En Oldskull he visto un trabajo, An incomplete Dictionary of Show Birds, de Luke Stephenson, que me ha encantado. Lo califican de retratos minimalistas de pájaro. Sobre un escenario mínimo, un sencillo lugar donde posarse, un fondo liso y uniforme de color que acompañe o complemente el color del plumaje del ave, busca acercarse a la esencia del carácter y comportamiento de la especie, y mostrar al mismo tiempo la diversidad entre estos dinosaurios volantes, sin renunciar ni un ápice a la vertiente estética y artística del proyecto. De tan sencillo, me encanta y me pasaría rato y rato contemplando estos retratos aviares.

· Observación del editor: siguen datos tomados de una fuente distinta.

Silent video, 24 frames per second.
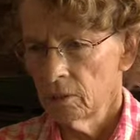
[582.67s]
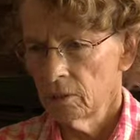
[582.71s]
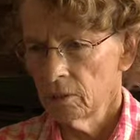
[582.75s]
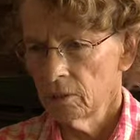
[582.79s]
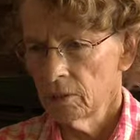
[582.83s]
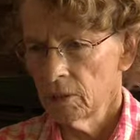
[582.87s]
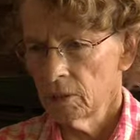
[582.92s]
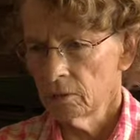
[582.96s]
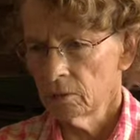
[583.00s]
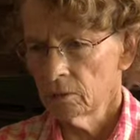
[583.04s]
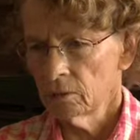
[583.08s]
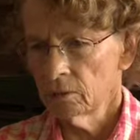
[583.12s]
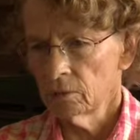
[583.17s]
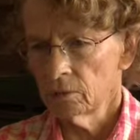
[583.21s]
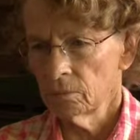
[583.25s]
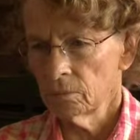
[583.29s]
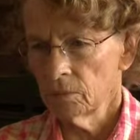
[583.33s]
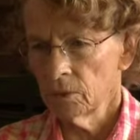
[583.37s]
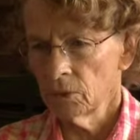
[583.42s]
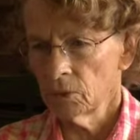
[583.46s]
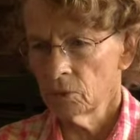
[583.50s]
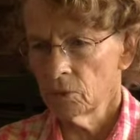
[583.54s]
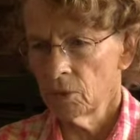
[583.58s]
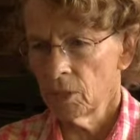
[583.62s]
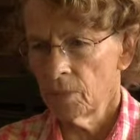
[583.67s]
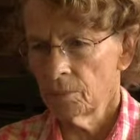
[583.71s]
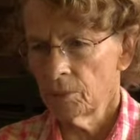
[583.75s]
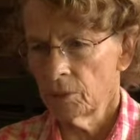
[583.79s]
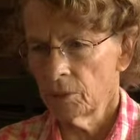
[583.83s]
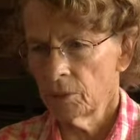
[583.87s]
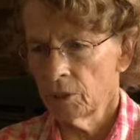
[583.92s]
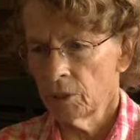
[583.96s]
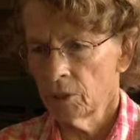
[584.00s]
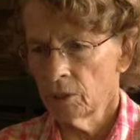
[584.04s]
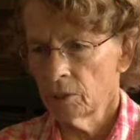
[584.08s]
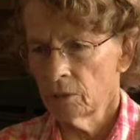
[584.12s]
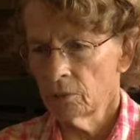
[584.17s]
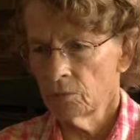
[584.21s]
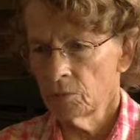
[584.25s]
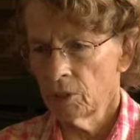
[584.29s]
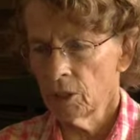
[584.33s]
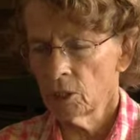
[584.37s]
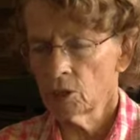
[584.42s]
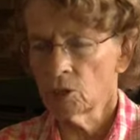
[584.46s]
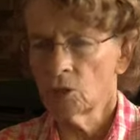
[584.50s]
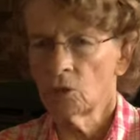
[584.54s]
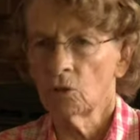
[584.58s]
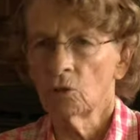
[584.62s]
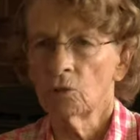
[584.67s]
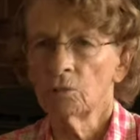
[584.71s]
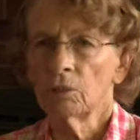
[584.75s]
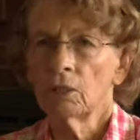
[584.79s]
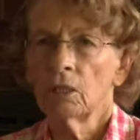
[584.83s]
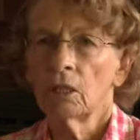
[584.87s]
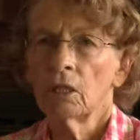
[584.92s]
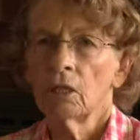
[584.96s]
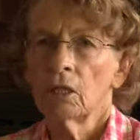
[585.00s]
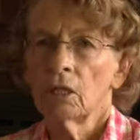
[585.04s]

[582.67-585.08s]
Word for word: and that put Grandpa in the rest home.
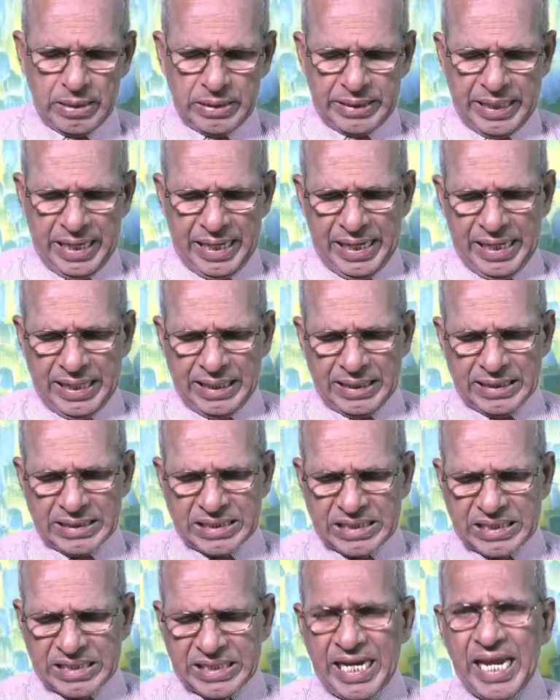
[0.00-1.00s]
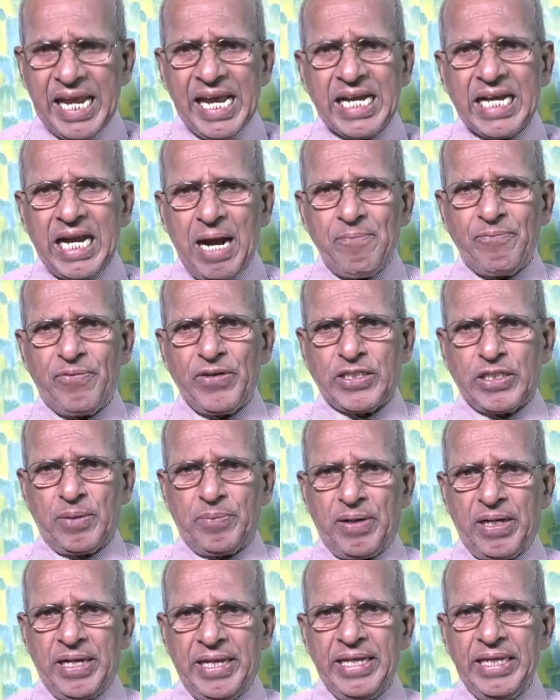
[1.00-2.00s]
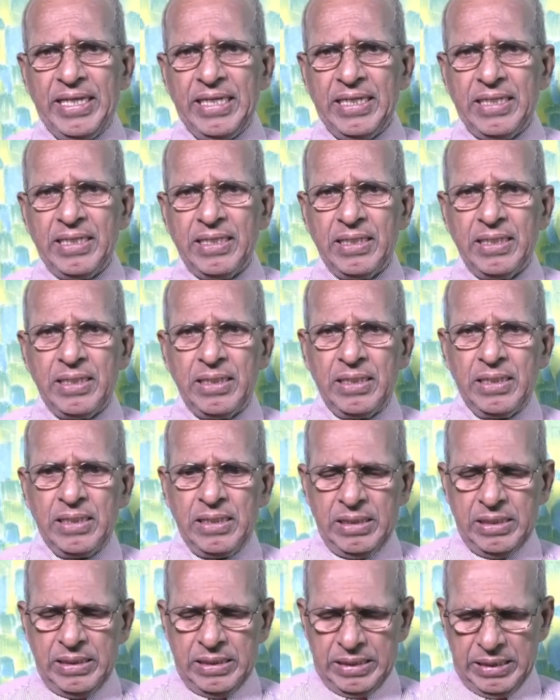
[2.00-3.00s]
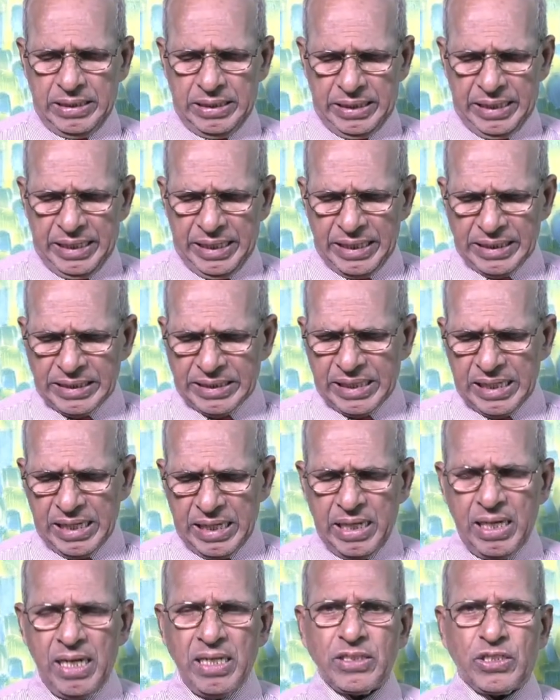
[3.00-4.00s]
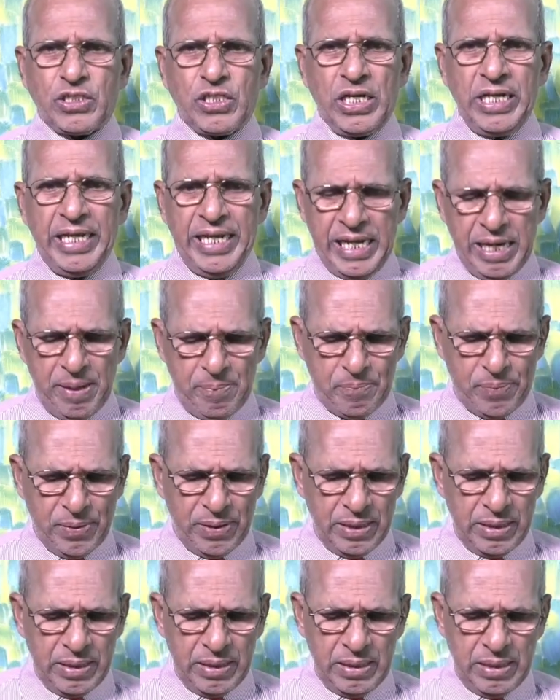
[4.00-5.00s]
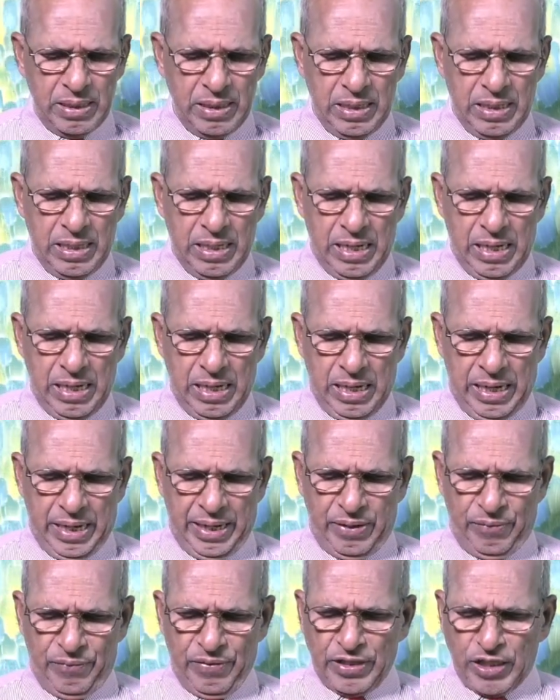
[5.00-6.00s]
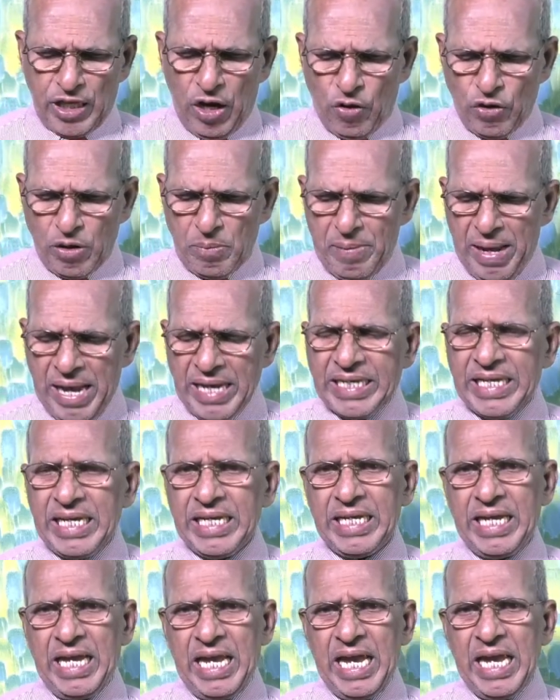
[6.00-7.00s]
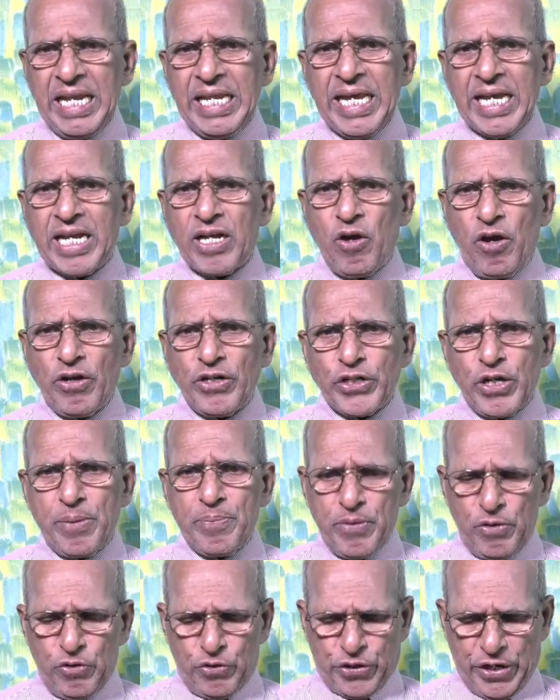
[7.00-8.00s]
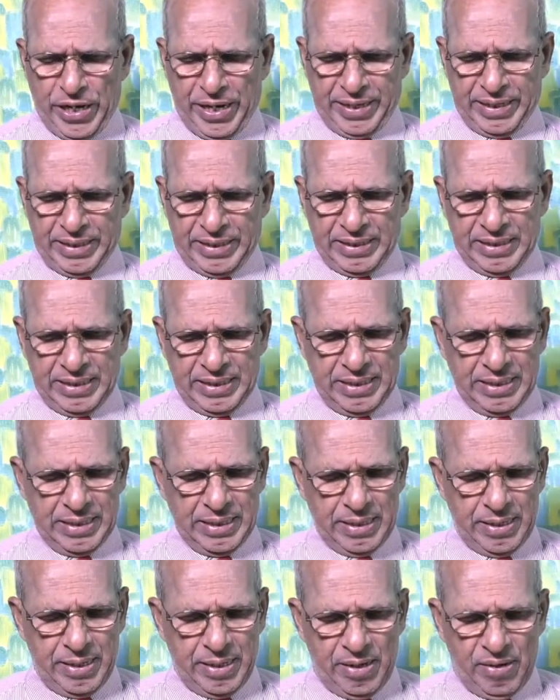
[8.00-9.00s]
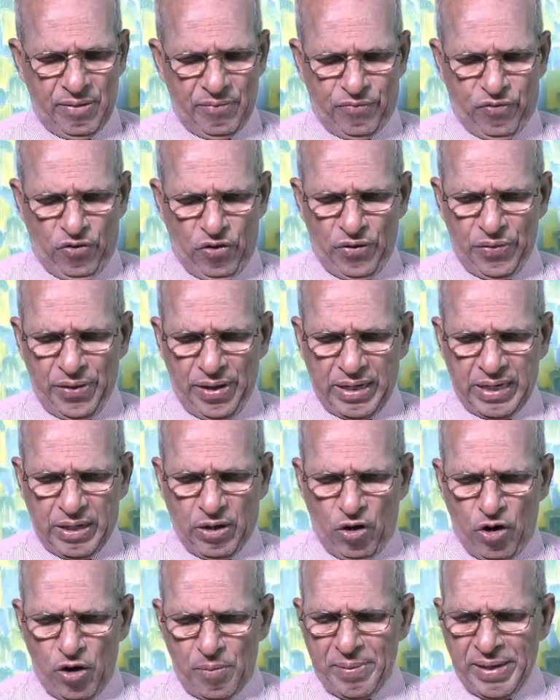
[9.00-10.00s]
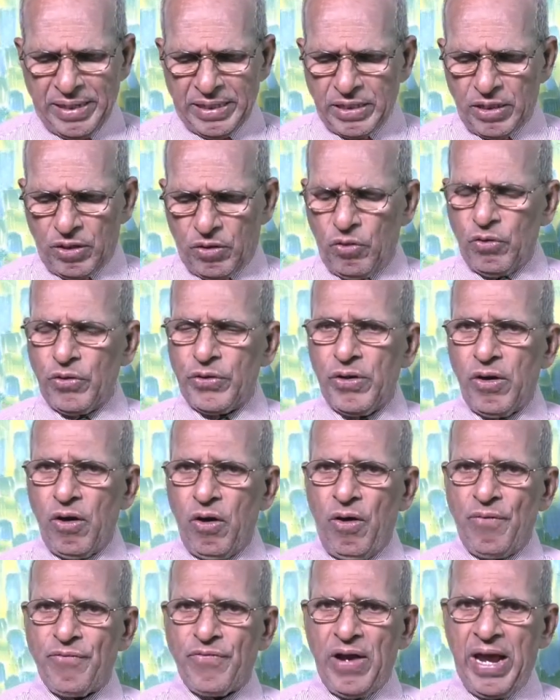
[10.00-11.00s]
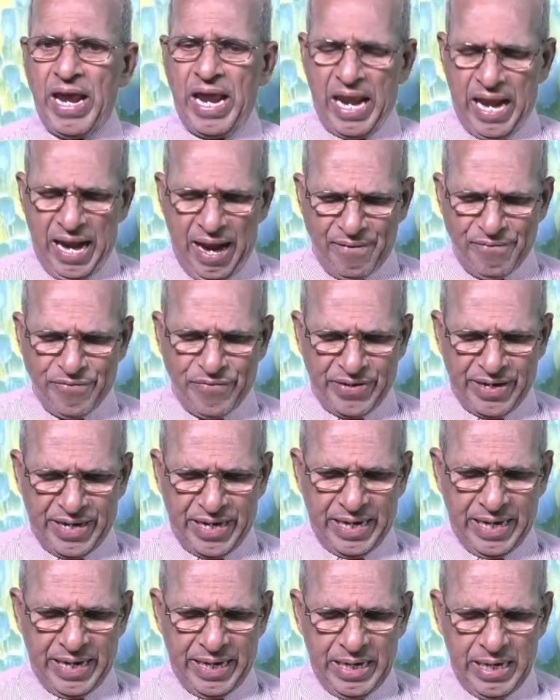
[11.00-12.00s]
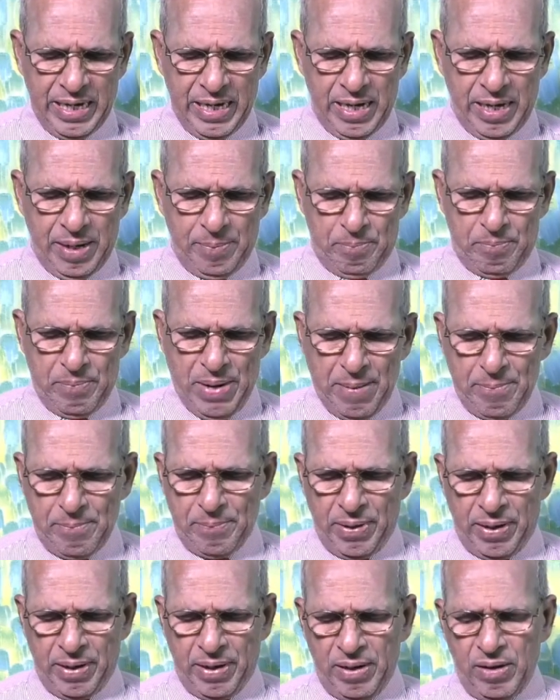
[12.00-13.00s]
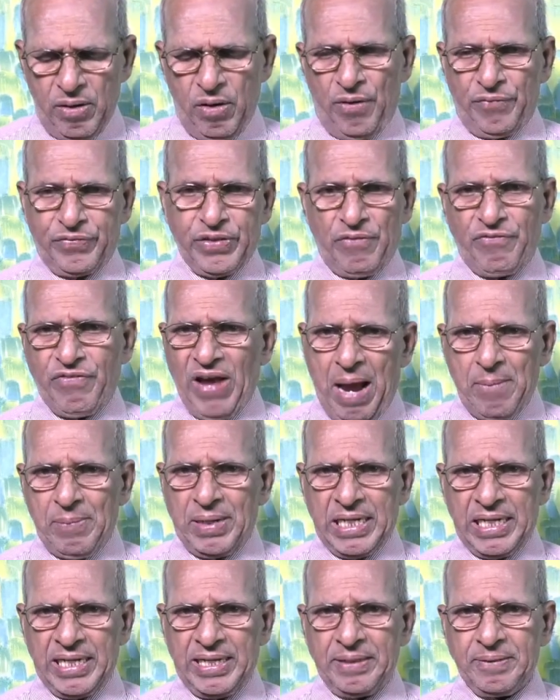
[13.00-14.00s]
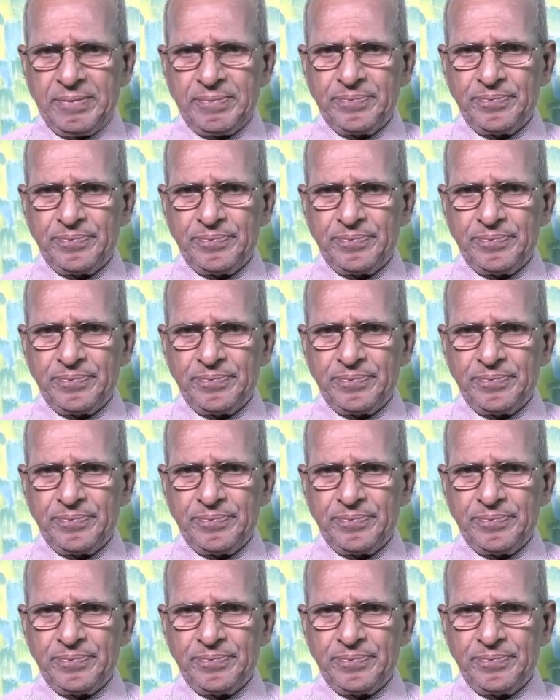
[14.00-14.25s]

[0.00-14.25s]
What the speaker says: They stay comfortably, eat, sleep, and without making any contribution for the common good of every member of the family.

Finalmente, en AnOther Magazine se han acordado de uno de los fotógrafos que más me influyen y al que vuelvo una y otra vez. Se trata de Stephen Shore, fotógrafo y teórico de la fotografía, práctico y académico. En este caso nos hablan de un trabajo suyo de los años 70 que hablaba de la decadencia de las acerías y otras grandes metalurgias del Medio Oeste americano, Steel Town, con el impacto correspondiente en el empleo y en la vida de las personas y las comunidades de aquellos lares. Como es habitual en él, fotografía de gran formato, con composiciones absolutamente impecables, en el estilo de la New Topographics, redefiniendo y actualizando el concepto de paisaje, siempre con el componente del ser humano o la actividad del ser humano en ese paisaje. Esta serie también contiene retratos y, al mismo tiempo, el sabor de los road trip, tan propios de la literatura, el cine y la fotografía en Estados Unidos.